* _WORK INSTRUCTION_:
The required answer is an exact copy of the lines from the one containing "[1757.32-1758.32s]" to the end of the listing, both included, without any pictures.

* _INPUT MATERIAL_:
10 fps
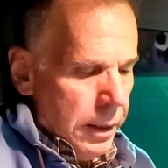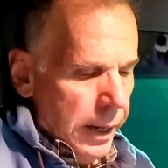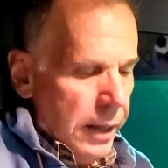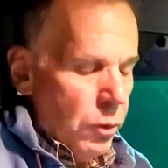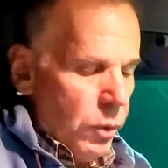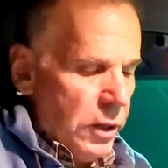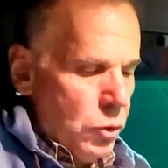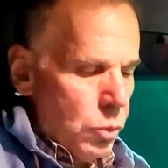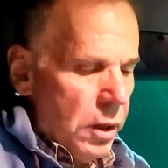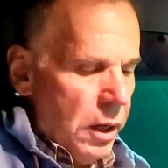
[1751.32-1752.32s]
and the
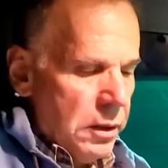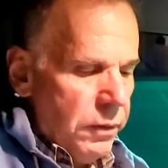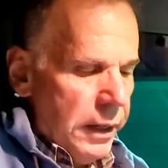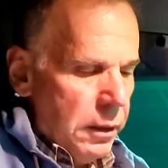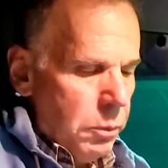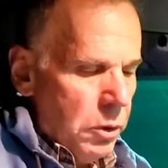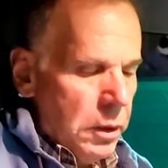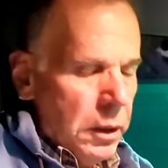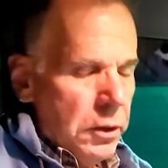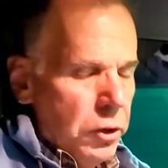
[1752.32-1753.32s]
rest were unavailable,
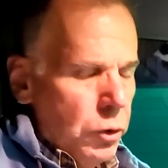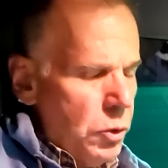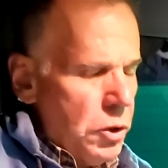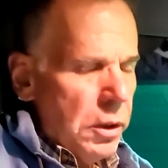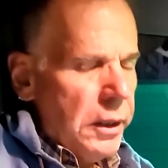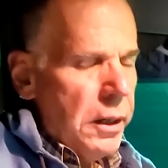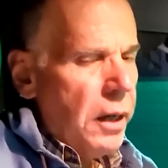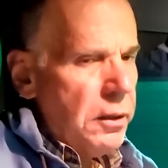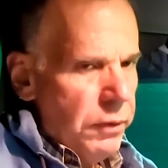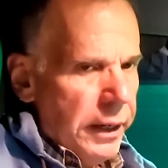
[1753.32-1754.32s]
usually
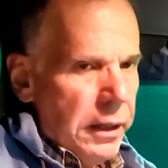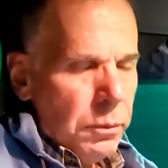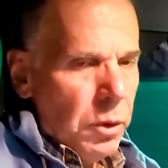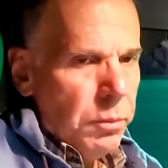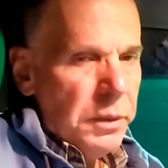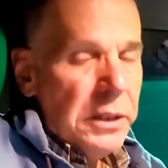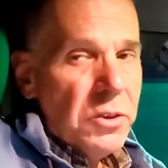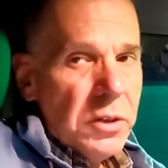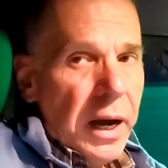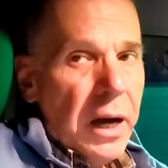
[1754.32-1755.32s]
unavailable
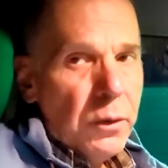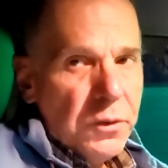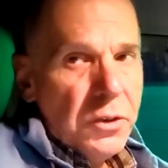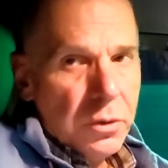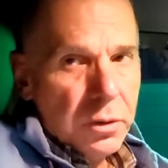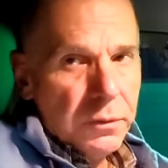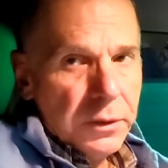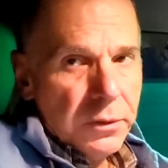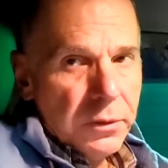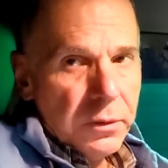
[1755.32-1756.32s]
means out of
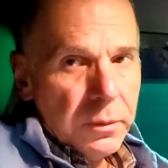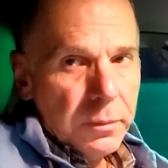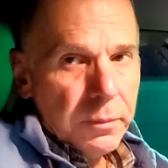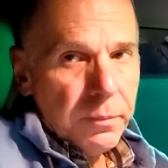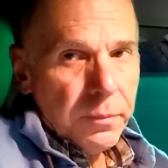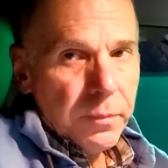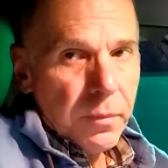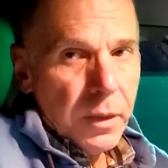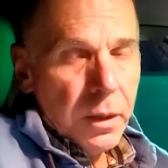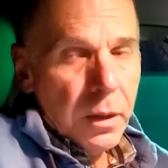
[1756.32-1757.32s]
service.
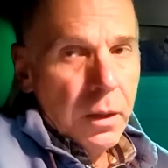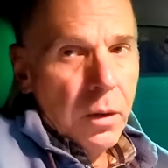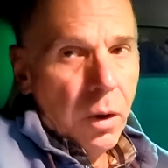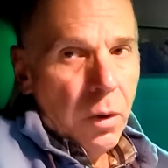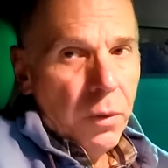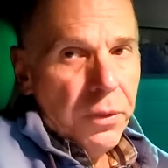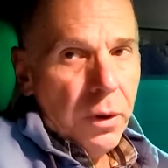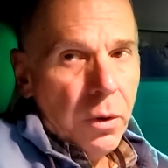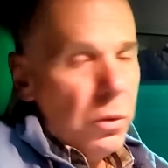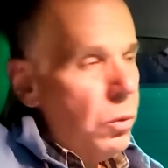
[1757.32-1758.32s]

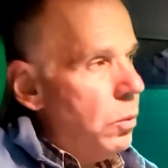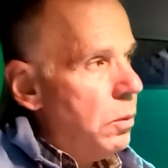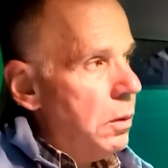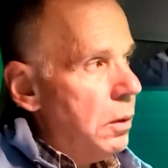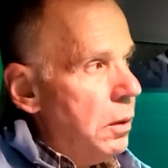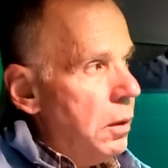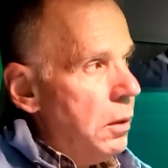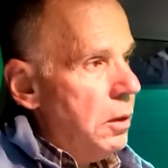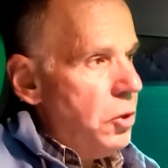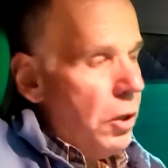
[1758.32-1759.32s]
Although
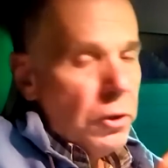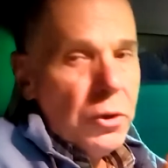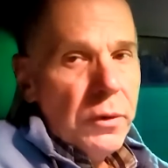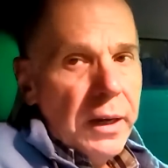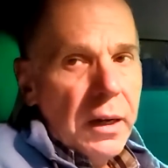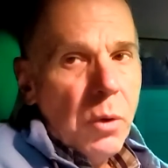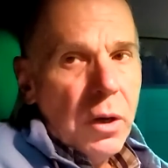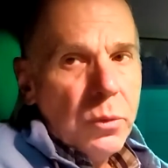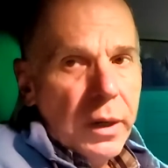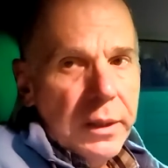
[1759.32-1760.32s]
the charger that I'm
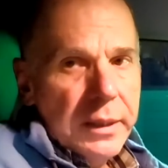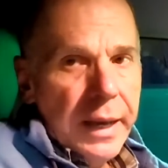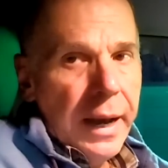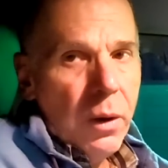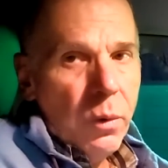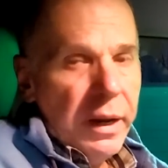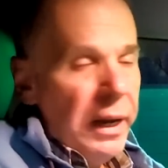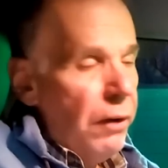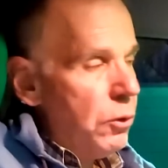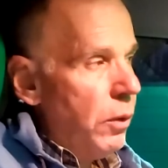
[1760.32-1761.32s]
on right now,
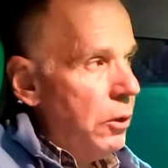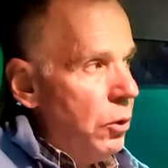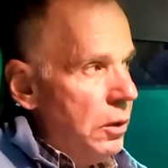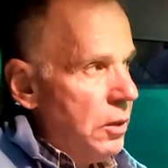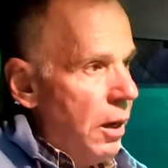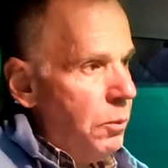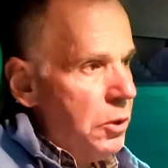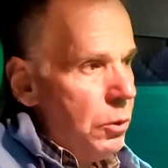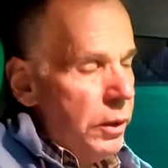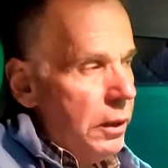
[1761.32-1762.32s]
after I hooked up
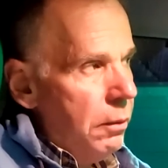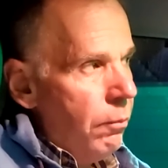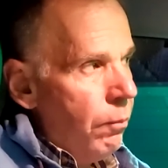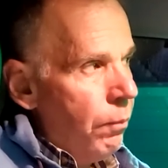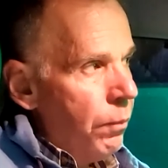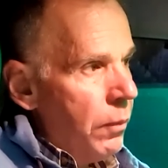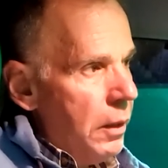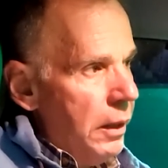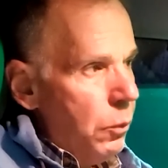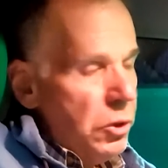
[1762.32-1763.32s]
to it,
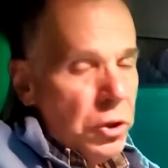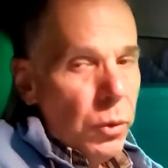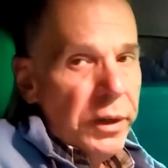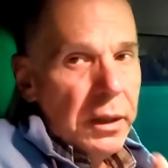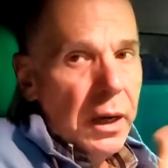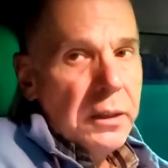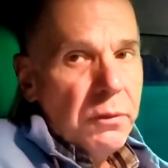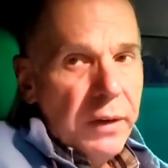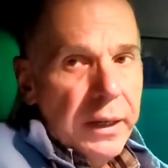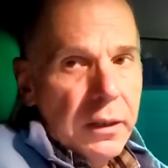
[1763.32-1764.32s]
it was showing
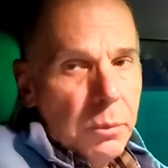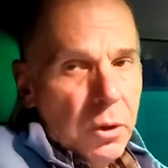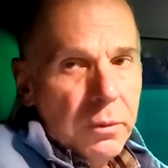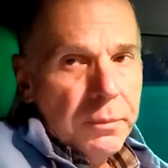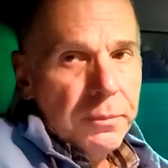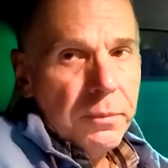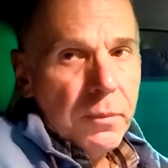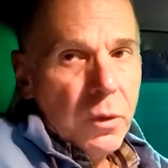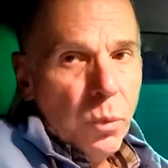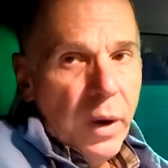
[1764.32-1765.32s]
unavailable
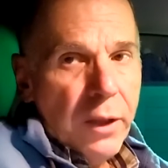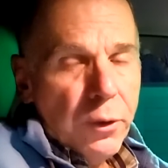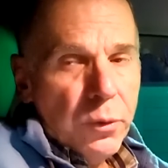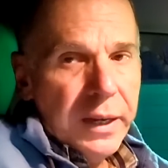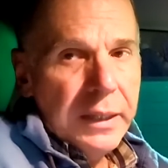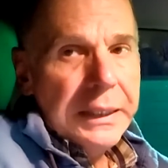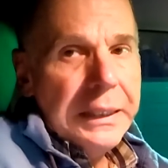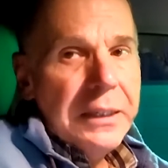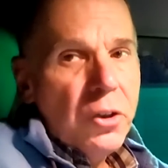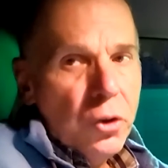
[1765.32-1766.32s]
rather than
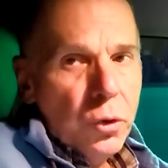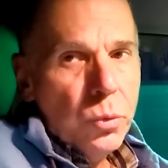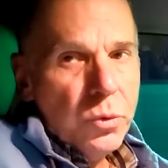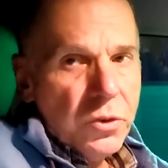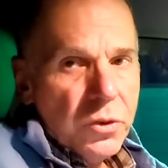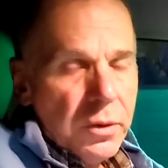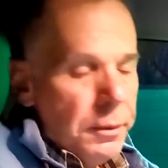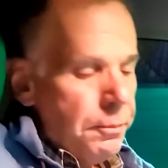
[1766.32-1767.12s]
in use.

* _ANSWER TO THIS EXERCISE_:
[1757.32-1758.32s]

[1758.32-1759.32s]
Although
[1759.32-1760.32s]
the charger that I'm
[1760.32-1761.32s]
on right now,
[1761.32-1762.32s]
after I hooked up
[1762.32-1763.32s]
to it,
[1763.32-1764.32s]
it was showing
[1764.32-1765.32s]
unavailable
[1765.32-1766.32s]
rather than
[1766.32-1767.12s]
in use.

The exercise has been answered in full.